Excerpted records:
────────────────────────────────────────

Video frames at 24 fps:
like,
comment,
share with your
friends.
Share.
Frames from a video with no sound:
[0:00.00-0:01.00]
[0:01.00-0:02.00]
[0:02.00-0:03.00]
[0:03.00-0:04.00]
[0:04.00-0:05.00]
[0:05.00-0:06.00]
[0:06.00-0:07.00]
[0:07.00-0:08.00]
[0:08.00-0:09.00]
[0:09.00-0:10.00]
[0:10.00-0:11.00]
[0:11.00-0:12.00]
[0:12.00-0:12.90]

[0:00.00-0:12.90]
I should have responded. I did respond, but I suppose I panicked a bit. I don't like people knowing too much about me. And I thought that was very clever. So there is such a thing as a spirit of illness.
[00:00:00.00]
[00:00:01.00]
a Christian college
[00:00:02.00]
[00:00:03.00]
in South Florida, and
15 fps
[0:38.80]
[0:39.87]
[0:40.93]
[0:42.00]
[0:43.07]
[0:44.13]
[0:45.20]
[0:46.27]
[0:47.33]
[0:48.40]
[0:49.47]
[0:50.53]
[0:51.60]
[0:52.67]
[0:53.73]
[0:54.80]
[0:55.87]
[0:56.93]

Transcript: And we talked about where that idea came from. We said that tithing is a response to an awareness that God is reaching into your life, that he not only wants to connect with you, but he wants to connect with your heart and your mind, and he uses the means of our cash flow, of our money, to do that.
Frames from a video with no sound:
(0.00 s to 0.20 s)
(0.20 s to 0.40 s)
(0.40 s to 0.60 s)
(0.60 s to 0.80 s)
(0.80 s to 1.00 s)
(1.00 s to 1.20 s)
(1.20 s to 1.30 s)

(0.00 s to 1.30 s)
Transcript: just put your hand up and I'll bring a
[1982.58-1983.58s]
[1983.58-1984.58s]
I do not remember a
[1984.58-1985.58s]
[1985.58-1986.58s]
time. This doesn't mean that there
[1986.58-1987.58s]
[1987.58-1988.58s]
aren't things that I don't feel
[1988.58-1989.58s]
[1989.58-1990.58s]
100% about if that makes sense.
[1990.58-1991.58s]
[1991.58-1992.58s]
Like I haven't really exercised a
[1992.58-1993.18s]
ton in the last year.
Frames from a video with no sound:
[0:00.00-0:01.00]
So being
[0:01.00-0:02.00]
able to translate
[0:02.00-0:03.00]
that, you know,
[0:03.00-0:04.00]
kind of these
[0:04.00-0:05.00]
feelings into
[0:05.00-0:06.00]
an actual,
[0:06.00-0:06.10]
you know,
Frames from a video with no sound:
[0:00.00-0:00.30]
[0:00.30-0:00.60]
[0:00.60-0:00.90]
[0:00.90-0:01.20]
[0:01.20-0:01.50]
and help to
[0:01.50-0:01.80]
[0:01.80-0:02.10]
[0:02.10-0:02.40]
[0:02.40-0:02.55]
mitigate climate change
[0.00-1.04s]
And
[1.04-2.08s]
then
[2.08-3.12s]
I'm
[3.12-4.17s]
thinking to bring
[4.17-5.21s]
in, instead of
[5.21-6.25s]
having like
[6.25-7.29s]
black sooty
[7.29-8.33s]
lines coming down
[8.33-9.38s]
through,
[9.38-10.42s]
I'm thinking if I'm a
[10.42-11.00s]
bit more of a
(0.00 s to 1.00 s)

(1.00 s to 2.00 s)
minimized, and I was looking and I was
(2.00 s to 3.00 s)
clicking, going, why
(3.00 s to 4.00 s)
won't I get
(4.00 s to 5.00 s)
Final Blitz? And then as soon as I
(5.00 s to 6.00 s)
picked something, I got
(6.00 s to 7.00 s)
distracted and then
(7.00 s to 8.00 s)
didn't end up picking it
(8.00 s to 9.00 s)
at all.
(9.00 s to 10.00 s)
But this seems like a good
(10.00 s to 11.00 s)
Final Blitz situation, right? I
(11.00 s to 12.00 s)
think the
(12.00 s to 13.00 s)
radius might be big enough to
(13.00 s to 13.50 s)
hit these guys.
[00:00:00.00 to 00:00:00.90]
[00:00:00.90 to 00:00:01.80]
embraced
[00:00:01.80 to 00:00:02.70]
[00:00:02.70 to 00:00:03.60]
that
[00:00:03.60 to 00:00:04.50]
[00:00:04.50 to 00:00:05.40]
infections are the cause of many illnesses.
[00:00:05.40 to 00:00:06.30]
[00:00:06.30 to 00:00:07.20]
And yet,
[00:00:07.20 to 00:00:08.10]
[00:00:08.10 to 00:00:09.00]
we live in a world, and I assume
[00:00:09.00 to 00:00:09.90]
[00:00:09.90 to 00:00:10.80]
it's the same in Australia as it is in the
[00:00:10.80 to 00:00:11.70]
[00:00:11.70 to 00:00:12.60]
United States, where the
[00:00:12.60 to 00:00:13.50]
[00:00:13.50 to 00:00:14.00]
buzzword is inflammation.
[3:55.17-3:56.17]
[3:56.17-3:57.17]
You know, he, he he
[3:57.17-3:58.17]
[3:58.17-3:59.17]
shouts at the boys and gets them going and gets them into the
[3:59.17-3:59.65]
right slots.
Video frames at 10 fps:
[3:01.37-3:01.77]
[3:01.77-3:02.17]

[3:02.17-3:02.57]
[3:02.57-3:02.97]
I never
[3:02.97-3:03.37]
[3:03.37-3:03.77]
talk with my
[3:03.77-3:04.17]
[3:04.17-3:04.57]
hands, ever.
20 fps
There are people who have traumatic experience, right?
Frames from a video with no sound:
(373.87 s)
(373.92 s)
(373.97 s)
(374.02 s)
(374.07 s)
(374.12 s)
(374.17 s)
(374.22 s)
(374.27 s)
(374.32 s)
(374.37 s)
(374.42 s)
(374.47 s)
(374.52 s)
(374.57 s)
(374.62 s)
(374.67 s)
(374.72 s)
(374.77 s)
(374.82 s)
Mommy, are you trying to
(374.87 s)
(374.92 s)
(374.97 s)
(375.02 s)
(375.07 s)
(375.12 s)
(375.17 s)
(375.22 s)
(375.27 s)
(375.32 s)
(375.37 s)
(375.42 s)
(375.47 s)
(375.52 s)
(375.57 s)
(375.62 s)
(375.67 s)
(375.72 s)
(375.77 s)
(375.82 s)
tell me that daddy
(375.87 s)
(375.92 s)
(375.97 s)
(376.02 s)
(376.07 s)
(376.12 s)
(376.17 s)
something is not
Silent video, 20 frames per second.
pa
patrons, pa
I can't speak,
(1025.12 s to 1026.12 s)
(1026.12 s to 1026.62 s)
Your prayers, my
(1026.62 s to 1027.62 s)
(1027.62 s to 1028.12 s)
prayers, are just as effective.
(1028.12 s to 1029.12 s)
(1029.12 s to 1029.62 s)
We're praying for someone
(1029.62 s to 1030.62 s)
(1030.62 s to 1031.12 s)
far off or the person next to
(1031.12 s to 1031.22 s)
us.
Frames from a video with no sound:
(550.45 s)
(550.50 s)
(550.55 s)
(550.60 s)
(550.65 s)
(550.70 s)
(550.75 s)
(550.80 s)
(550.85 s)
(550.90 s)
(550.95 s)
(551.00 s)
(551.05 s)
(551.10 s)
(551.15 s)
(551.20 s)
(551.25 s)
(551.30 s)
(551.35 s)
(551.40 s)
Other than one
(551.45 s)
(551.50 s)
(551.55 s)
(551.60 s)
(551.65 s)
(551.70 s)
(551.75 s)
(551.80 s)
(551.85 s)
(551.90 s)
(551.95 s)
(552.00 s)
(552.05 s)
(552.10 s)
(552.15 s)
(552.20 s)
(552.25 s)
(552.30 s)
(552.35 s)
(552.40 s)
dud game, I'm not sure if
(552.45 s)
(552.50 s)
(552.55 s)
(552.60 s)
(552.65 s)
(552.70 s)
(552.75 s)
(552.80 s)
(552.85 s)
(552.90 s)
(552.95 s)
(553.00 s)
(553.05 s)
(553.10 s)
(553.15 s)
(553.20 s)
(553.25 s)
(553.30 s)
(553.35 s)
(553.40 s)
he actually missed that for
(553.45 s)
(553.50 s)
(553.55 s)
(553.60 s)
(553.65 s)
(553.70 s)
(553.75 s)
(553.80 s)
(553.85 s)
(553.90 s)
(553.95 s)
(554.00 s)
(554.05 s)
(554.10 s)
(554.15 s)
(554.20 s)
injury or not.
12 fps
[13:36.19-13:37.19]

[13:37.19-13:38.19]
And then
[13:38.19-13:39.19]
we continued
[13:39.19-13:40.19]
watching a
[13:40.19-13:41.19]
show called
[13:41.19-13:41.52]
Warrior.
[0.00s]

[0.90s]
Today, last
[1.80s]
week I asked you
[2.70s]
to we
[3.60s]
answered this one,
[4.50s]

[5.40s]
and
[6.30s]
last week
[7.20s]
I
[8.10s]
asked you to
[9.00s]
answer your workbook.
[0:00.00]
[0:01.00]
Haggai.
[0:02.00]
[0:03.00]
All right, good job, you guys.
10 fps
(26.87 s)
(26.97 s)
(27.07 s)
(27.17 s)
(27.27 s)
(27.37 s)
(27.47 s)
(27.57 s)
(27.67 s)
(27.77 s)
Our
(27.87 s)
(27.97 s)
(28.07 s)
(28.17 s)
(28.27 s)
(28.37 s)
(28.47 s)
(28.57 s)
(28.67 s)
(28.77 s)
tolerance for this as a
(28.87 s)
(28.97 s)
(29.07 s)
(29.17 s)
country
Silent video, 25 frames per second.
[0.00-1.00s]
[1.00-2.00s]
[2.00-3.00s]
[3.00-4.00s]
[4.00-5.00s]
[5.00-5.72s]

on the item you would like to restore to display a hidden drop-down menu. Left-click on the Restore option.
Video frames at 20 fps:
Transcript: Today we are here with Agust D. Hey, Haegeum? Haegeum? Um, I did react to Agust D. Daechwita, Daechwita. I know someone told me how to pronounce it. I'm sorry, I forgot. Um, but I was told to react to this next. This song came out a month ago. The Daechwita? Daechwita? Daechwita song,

────────────────────────────────────────

Problem to solve: Could you copy exactly the lines from the first line of the records above through the line containing "[0:01.80-0:02.10]", both included, and nothing else?

Answer to the exercise:
Video frames at 24 fps:
like,
comment,
share with your
friends.
Share.
Frames from a video with no sound:
[0:00.00-0:01.00]
[0:01.00-0:02.00]
[0:02.00-0:03.00]
[0:03.00-0:04.00]
[0:04.00-0:05.00]
[0:05.00-0:06.00]
[0:06.00-0:07.00]
[0:07.00-0:08.00]
[0:08.00-0:09.00]
[0:09.00-0:10.00]
[0:10.00-0:11.00]
[0:11.00-0:12.00]
[0:12.00-0:12.90]

[0:00.00-0:12.90]
I should have responded. I did respond, but I suppose I panicked a bit. I don't like people knowing too much about me. And I thought that was very clever. So there is such a thing as a spirit of illness.
[00:00:00.00]
[00:00:01.00]
a Christian college
[00:00:02.00]
[00:00:03.00]
in South Florida, and
15 fps
[0:38.80]
[0:39.87]
[0:40.93]
[0:42.00]
[0:43.07]
[0:44.13]
[0:45.20]
[0:46.27]
[0:47.33]
[0:48.40]
[0:49.47]
[0:50.53]
[0:51.60]
[0:52.67]
[0:53.73]
[0:54.80]
[0:55.87]
[0:56.93]

Transcript: And we talked about where that idea came from. We said that tithing is a response to an awareness that God is reaching into your life, that he not only wants to connect with you, but he wants to connect with your heart and your mind, and he uses the means of our cash flow, of our money, to do that.
Frames from a video with no sound:
(0.00 s to 0.20 s)
(0.20 s to 0.40 s)
(0.40 s to 0.60 s)
(0.60 s to 0.80 s)
(0.80 s to 1.00 s)
(1.00 s to 1.20 s)
(1.20 s to 1.30 s)

(0.00 s to 1.30 s)
Transcript: just put your hand up and I'll bring a
[1982.58-1983.58s]
[1983.58-1984.58s]
I do not remember a
[1984.58-1985.58s]
[1985.58-1986.58s]
time. This doesn't mean that there
[1986.58-1987.58s]
[1987.58-1988.58s]
aren't things that I don't feel
[1988.58-1989.58s]
[1989.58-1990.58s]
100% about if that makes sense.
[1990.58-1991.58s]
[1991.58-1992.58s]
Like I haven't really exercised a
[1992.58-1993.18s]
ton in the last year.
Frames from a video with no sound:
[0:00.00-0:01.00]
So being
[0:01.00-0:02.00]
able to translate
[0:02.00-0:03.00]
that, you know,
[0:03.00-0:04.00]
kind of these
[0:04.00-0:05.00]
feelings into
[0:05.00-0:06.00]
an actual,
[0:06.00-0:06.10]
you know,
Frames from a video with no sound:
[0:00.00-0:00.30]
[0:00.30-0:00.60]
[0:00.60-0:00.90]
[0:00.90-0:01.20]
[0:01.20-0:01.50]
and help to
[0:01.50-0:01.80]
[0:01.80-0:02.10]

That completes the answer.